Miss Cranky hides the claw covers behind her back. “Why can’t you scratch the post like the other cats?”
Cranky Cat stops in mid-shred. “What? And ruin my reputation? Scratching posts are for amateurs.” He yawns. “I’m a professional.” He resumes ripping stuffing out of the chair leg.
Miss Crankypants’s blood pressure has now officially gone to the moon.
“Here kitty, kitty,” she croons. “I’ve got a treat for you.” Boy howdy does she ever. She’s picked out little sheaths of red, white and blue just in time for the Fourth of July.
She’s read the claw cover directions over and over. The first step is the most important: Catch and restrain. Use a bath towel and wrap him up. As if. Why didn’t they just say, “You will need an elephant tranquilizer gun”? The moment she makes eye contact with the Cranky, he runs for cover. Without a tail, his running really does resemble a rabbit hopping. In fact, when Miss Cranky wants to insult him, she calls him Bunny Boy.
Bunny Boy is now in the laundry room, hiding just out of reach, giving her looks that could kill. Miss CP will have to outsmart him. She grabs a handful of kitty treats (the Salmon Slurry ones that CC just LOVES) and kneels down in front of the dryer. “Look, Cranky Cat,” she says in her sweetest voice. “Salmon treats! Just for you!” She artfully places a few treats just out of his reach so he’ll be forced to come hither.
After three entire bags of treats (we have moved on from Salmon Slurry to the Crabfest and the Shrimp Celebration varieties), the wayward cat finally inches so close that Miss Crankypants manages to nab him. Now where did she set those claw covers?
It is at this point that she adroitly observes that the average human would need six pairs of hands and a billy club in order to subdue the likes of this cat. Bath towel? More like borrow the wrappings from an Egyptian mummy. A tousle ensues, followed by all-out guerilla warfare.
The next few minutes are rated PG-13, for mild language and terrible violence. She doesn’t put a scratch on Cranky Cat but he—well let’s just say Miss Crankypants looks as if she wrestled with a blackberry bramble—and lost.
Finally she sits on Cranky Cat and whips out the package of cat claw covers.
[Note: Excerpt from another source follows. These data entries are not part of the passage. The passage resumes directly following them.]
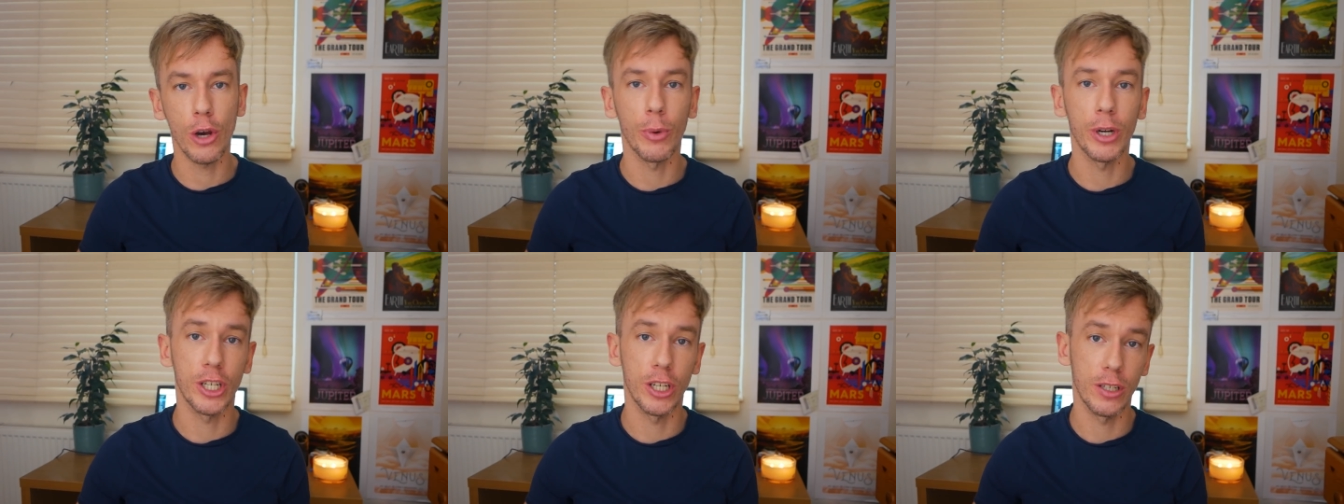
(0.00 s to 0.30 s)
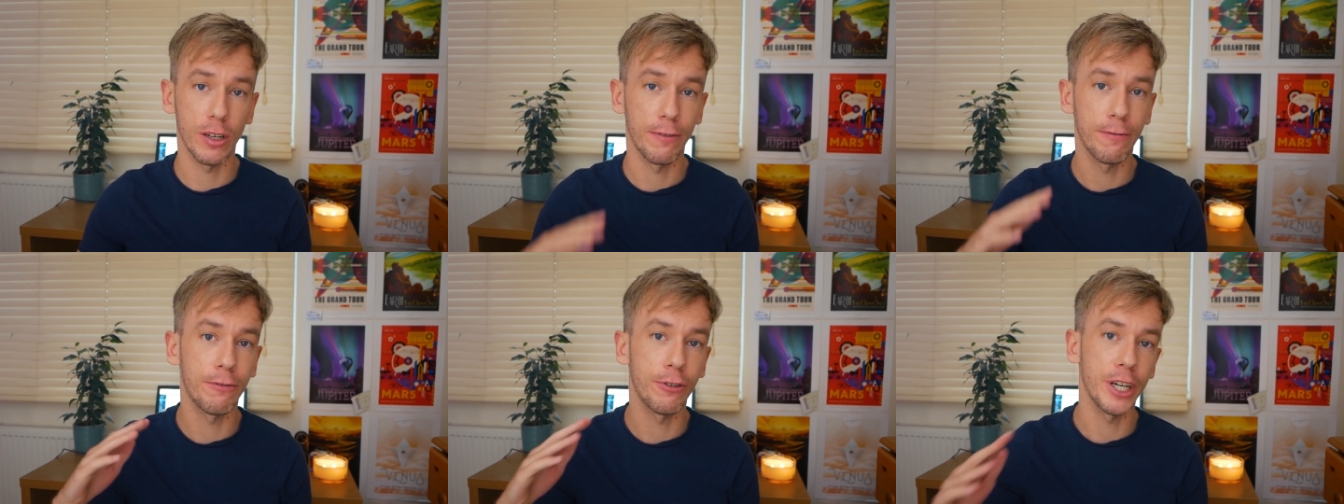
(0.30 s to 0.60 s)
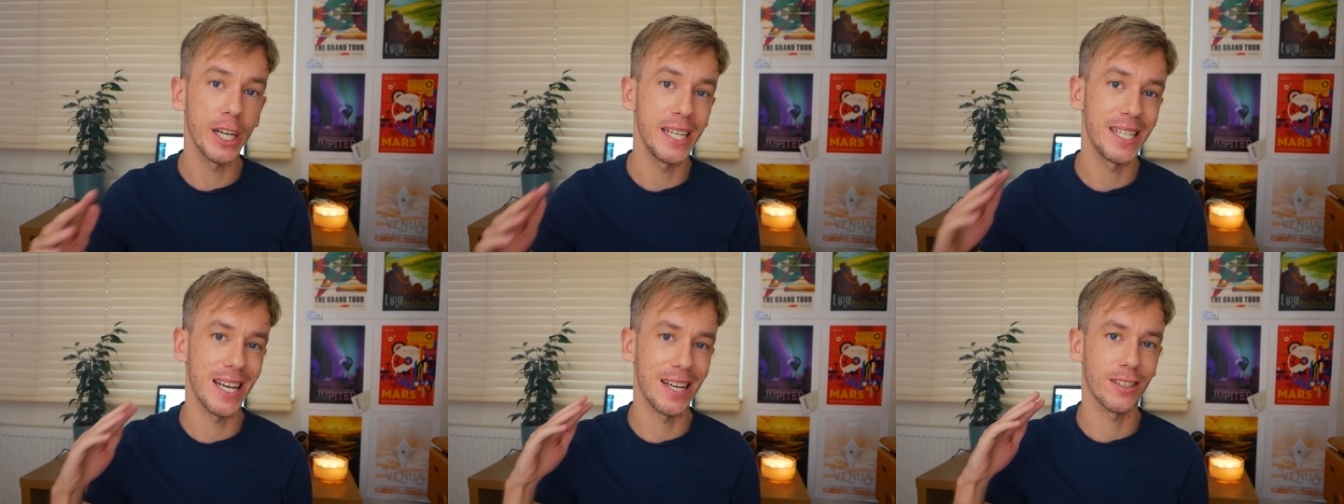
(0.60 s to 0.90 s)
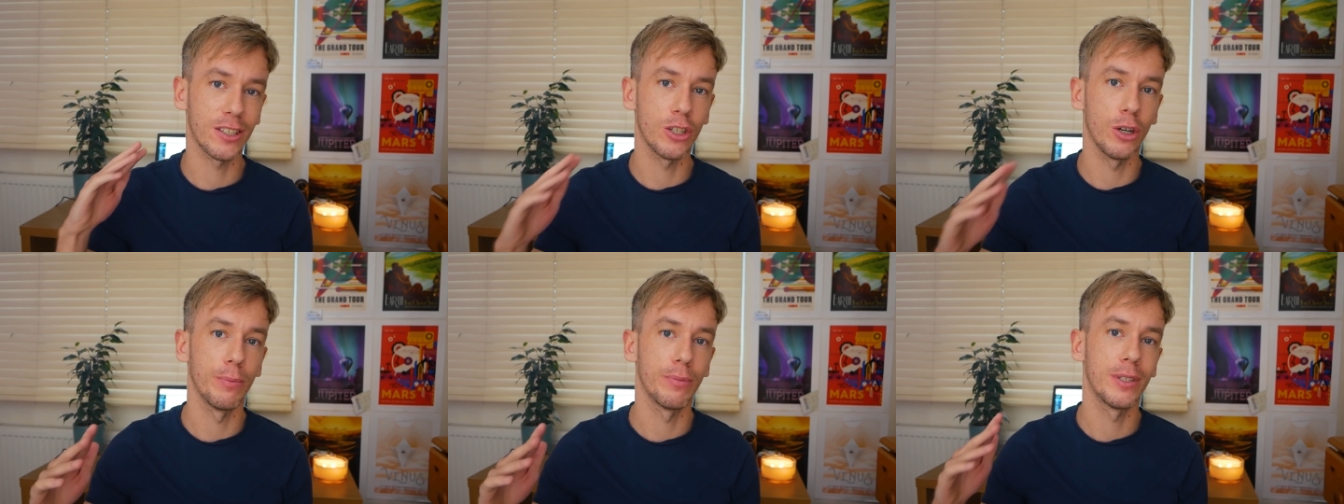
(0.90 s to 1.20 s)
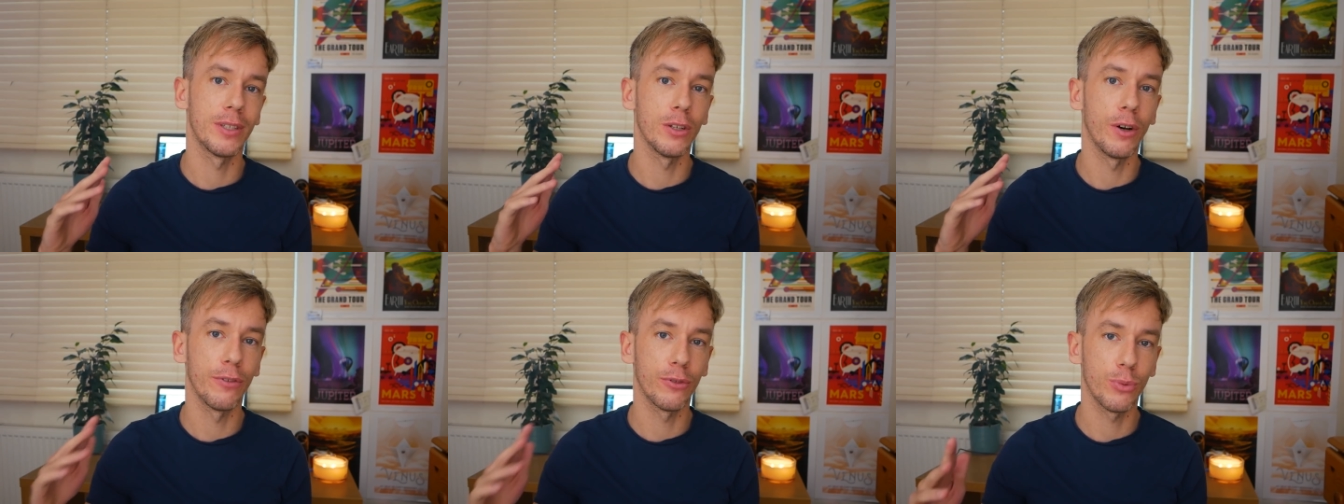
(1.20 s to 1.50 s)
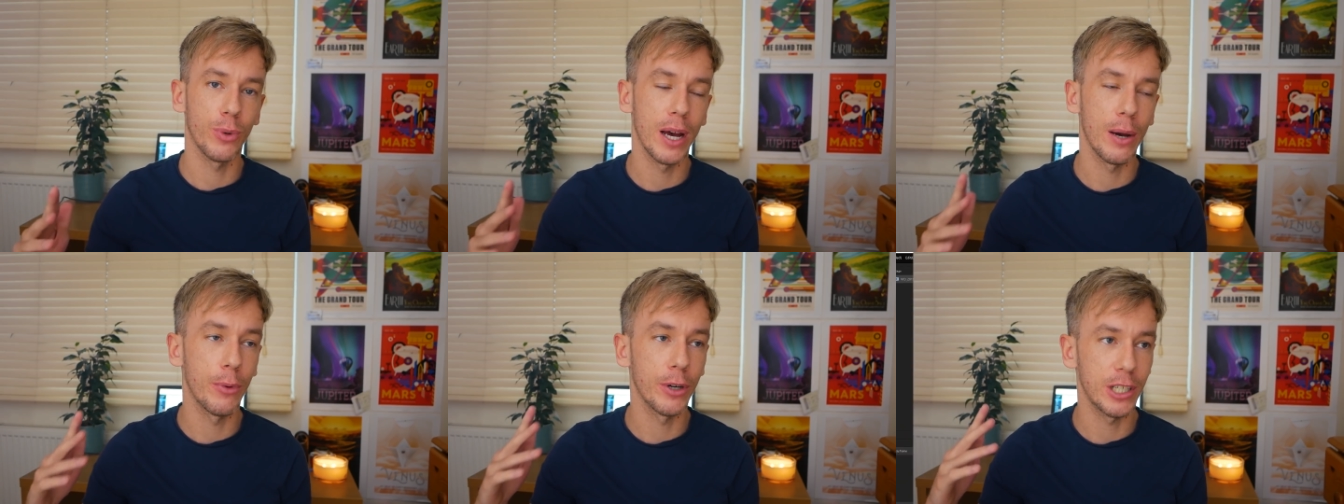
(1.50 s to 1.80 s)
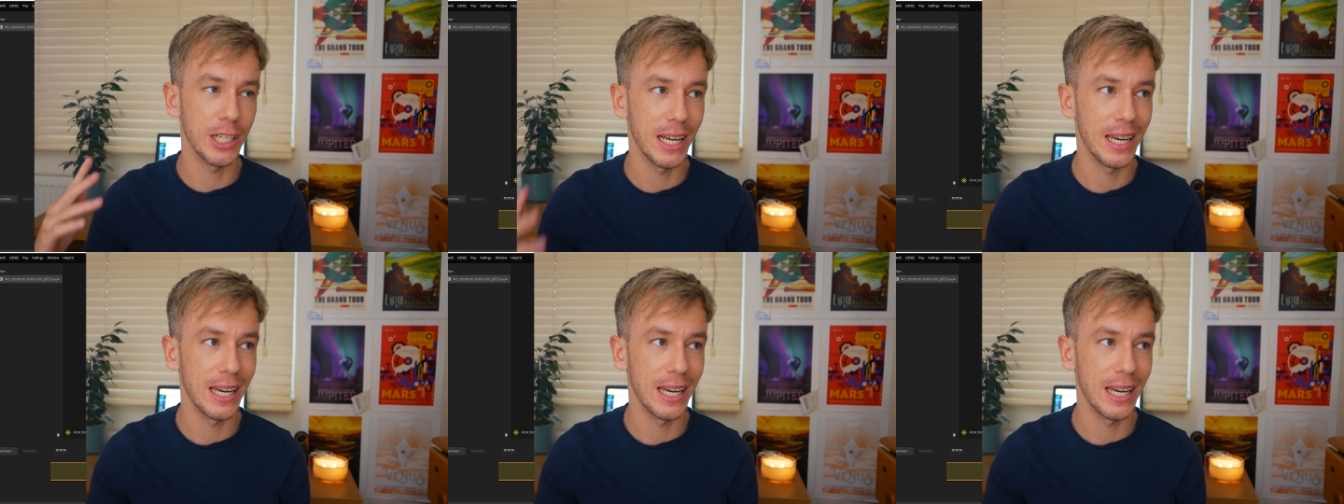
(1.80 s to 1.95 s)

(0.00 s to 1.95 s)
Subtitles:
which is a free desktop software which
The same package that declares: Saves Declawing! Oh really? By all that lives and breathes, she’s going to glue those star-spangled doodads on his oh-so-sharp claws if it kills her!
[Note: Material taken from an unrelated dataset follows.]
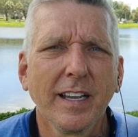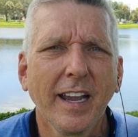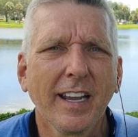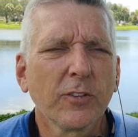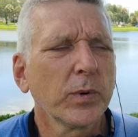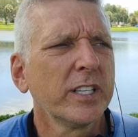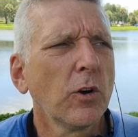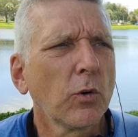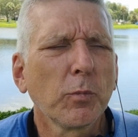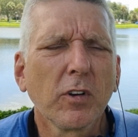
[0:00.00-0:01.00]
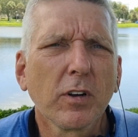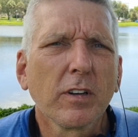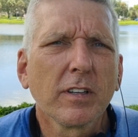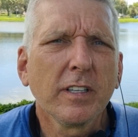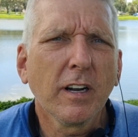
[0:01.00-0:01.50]
and if we don't,
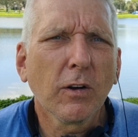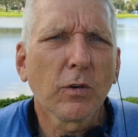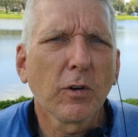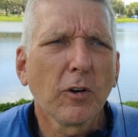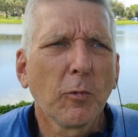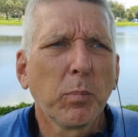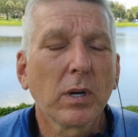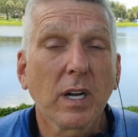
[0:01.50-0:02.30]
put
To which Cranky Cat replies, “Pfft!”
Did Miss CP mention that these perfect solutions to scratching furniture are about three millimeters long? That it would take an act of Congress to get him to cooperate? That the manufacturer generously provides extra covers for the ones that go skittering underneath the washing machine?
One thing they don’t tell you is the adhesive for the little gems is worse than super glue. Or maybe it IS super glue. At any rate, Cranky Cat cavorts with laughter as Miss Crankypants tries to separate her fingers, all while still astride the beast. This is definitely awkward.
Yet Miss CP is nothing if not resourceful. She manages to affix several of the claw cover thingies to Cranky’s claws—which she is forced to squeeze out because he won’t stop retracting them. There’s a red claw cover, a blue one a pink and a purple one now stuck catty-wampus on Cranky’s front toes.
The furniture can rest easy and the carpet is safe—for a little while. The darned claws grow and then the covers fall off and you start all over again.
Maybe, but not in her lifetime.
Miss Crankypants now has a lot of scratches and some advice: if you give a cat a pedicure, be prepared to hunt down your prey which has wedged itself behind the dryer. Don’t bother with the bath towel—you’ll only wind up gluing your fingers to it. Keep a boatload of Salmon treats on hand. And stock up on Band-aids. Instead of scratching on the furniture, your sweet kitten is more likely to take up shredding you. Hurray for the red, white and blue. Claw covers, not so much.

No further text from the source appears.